§ **TASK STATEMENT**
Your reproduction of the entries should be exact and should contain no pictures.

§ **INFORMATION**
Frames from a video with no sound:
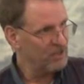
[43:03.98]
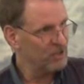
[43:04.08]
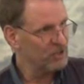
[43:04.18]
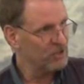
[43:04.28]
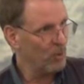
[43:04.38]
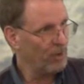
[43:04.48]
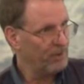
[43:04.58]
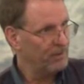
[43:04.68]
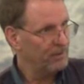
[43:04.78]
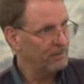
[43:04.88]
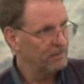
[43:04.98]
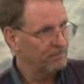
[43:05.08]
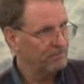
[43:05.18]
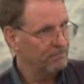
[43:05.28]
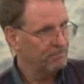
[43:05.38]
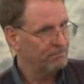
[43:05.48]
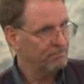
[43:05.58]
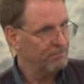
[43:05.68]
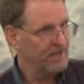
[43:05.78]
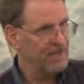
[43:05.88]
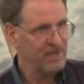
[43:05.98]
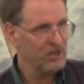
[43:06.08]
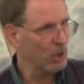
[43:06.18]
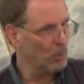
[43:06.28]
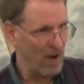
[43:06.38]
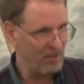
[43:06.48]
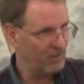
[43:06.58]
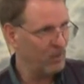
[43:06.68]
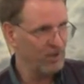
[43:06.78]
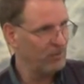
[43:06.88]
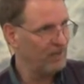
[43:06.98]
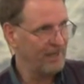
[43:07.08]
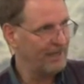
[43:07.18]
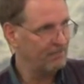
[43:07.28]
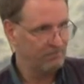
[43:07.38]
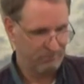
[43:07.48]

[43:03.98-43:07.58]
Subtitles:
is your sword. It is your weapon when you need it.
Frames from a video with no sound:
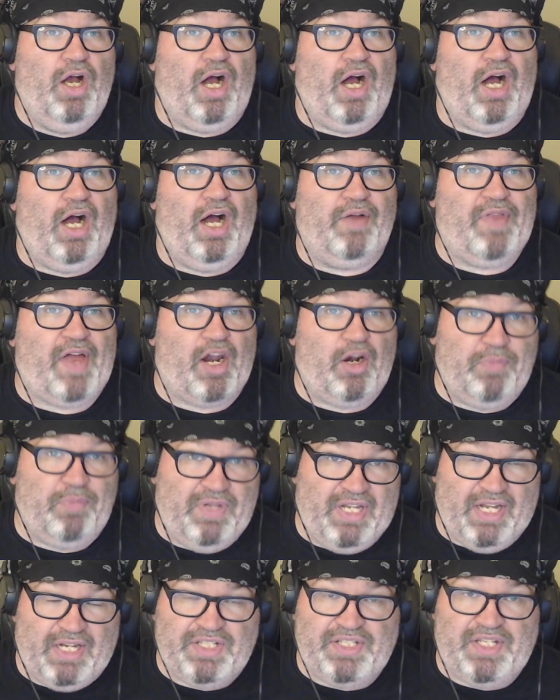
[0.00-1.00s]
Uh, that'll be
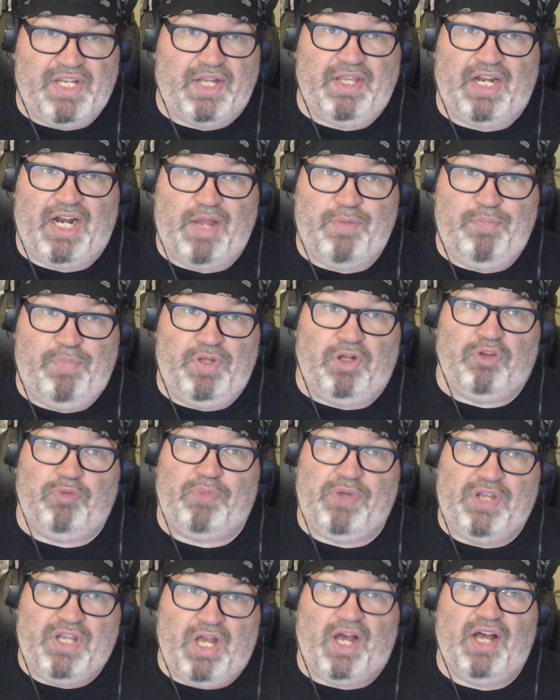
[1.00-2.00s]
the next thing that I build
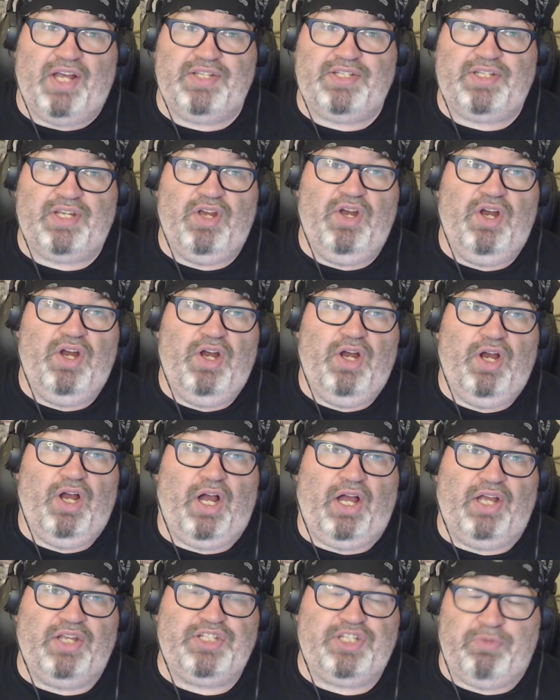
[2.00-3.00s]
because
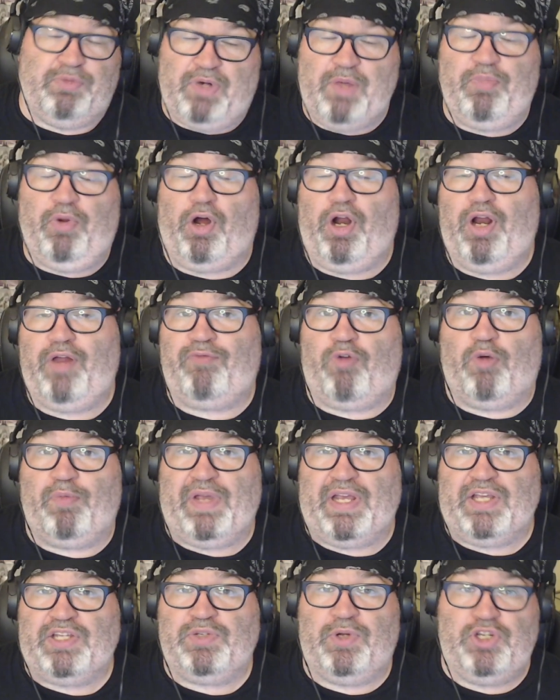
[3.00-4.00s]
uh, somebody bought it for
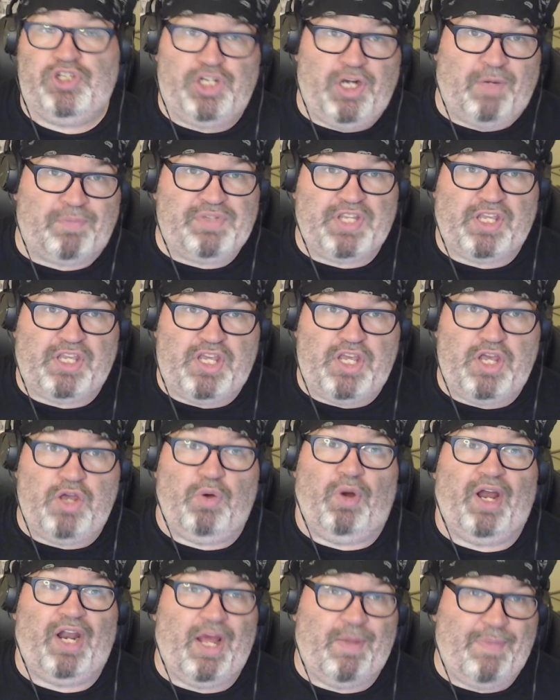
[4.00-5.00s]
me. So it jumps the
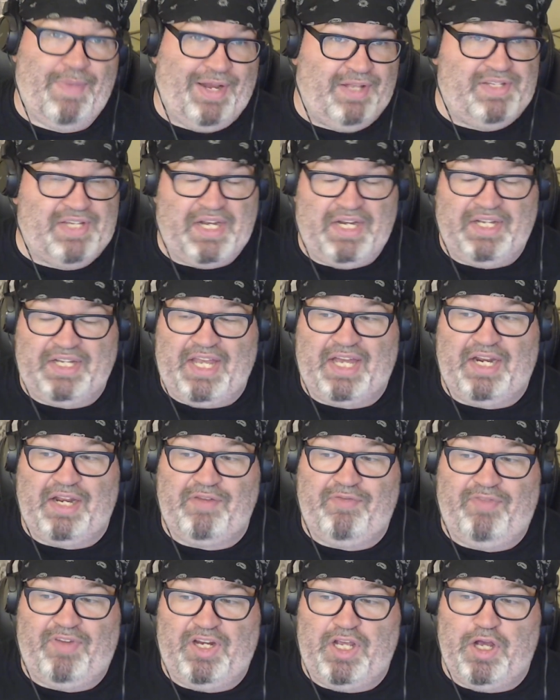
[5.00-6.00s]
queue. And I made a
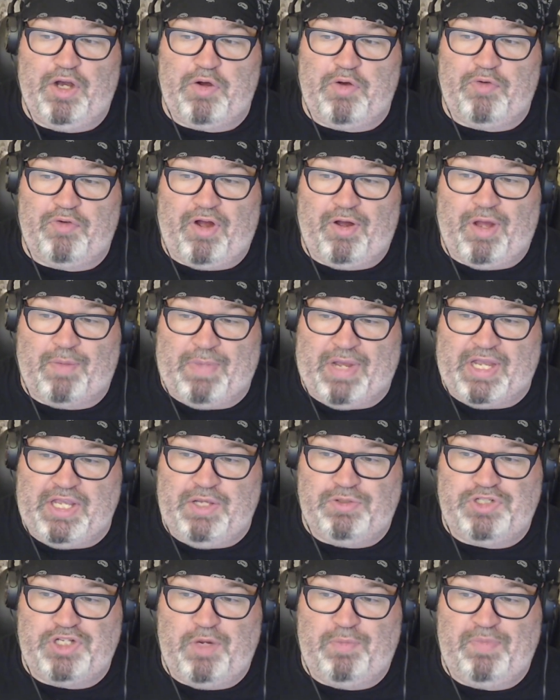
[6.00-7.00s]
dedicated video on my
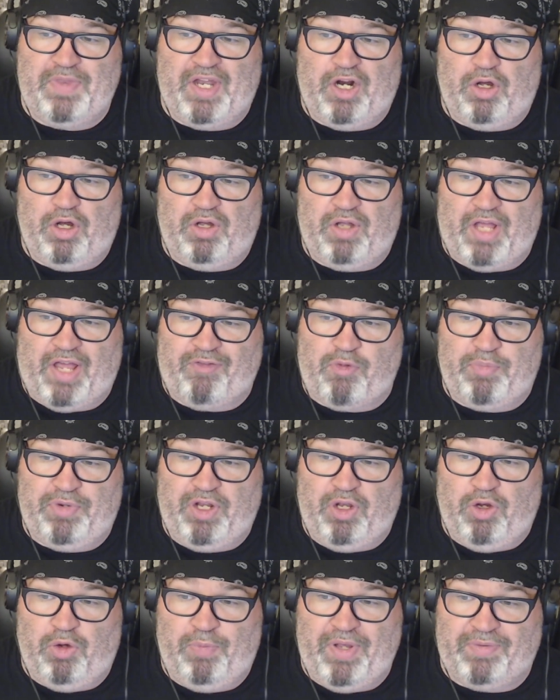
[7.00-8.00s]
YouTube that I'll,
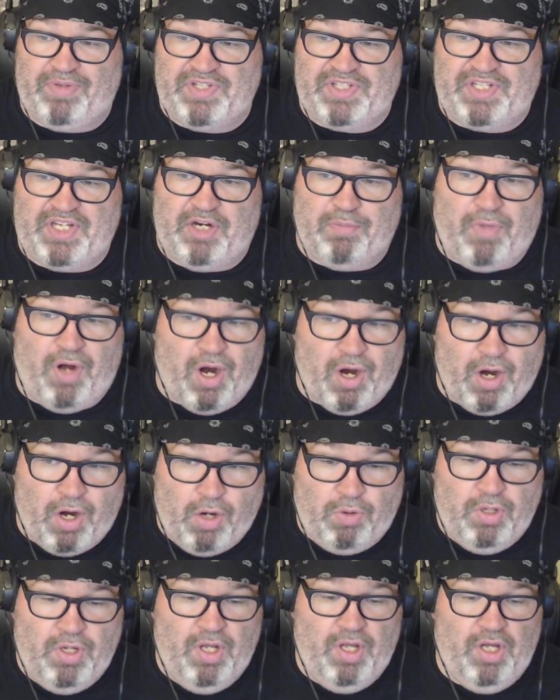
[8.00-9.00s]
everybody will be able to see
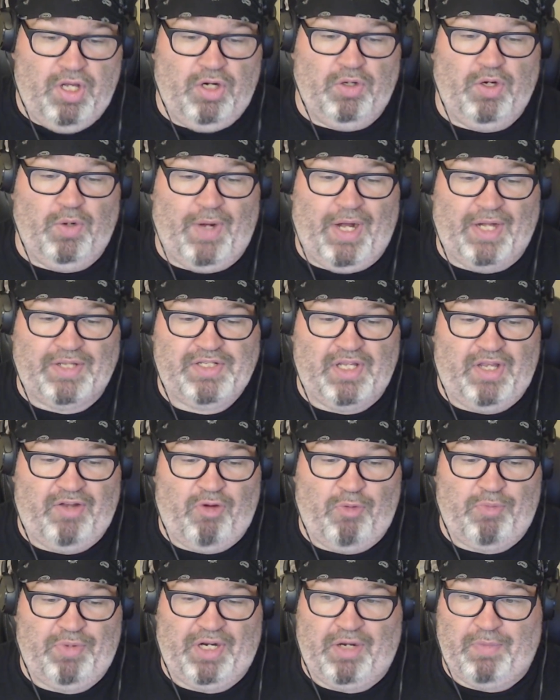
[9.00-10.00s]
tomorrow. It'll go out to
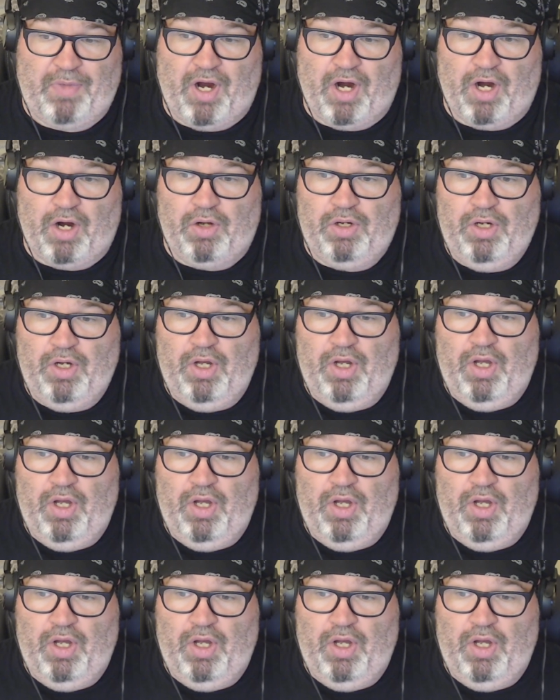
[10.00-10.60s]
everybody tomorrow.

§ **ANSWER TO THIS EXERCISE**
Frames from a video with no sound:
[43:03.98]
[43:04.08]
[43:04.18]
[43:04.28]
[43:04.38]
[43:04.48]
[43:04.58]
[43:04.68]
[43:04.78]
[43:04.88]
[43:04.98]
[43:05.08]
[43:05.18]
[43:05.28]
[43:05.38]
[43:05.48]
[43:05.58]
[43:05.68]
[43:05.78]
[43:05.88]
[43:05.98]
[43:06.08]
[43:06.18]
[43:06.28]
[43:06.38]
[43:06.48]
[43:06.58]
[43:06.68]
[43:06.78]
[43:06.88]
[43:06.98]
[43:07.08]
[43:07.18]
[43:07.28]
[43:07.38]
[43:07.48]

[43:03.98-43:07.58]
Subtitles:
is your sword. It is your weapon when you need it.
Frames from a video with no sound:
[0.00-1.00s]
Uh, that'll be
[1.00-2.00s]
the next thing that I build
[2.00-3.00s]
because
[3.00-4.00s]
uh, somebody bought it for
[4.00-5.00s]
me. So it jumps the
[5.00-6.00s]
queue. And I made a
[6.00-7.00s]
dedicated video on my
[7.00-8.00s]
YouTube that I'll,
[8.00-9.00s]
everybody will be able to see
[9.00-10.00s]
tomorrow. It'll go out to
[10.00-10.60s]
everybody tomorrow.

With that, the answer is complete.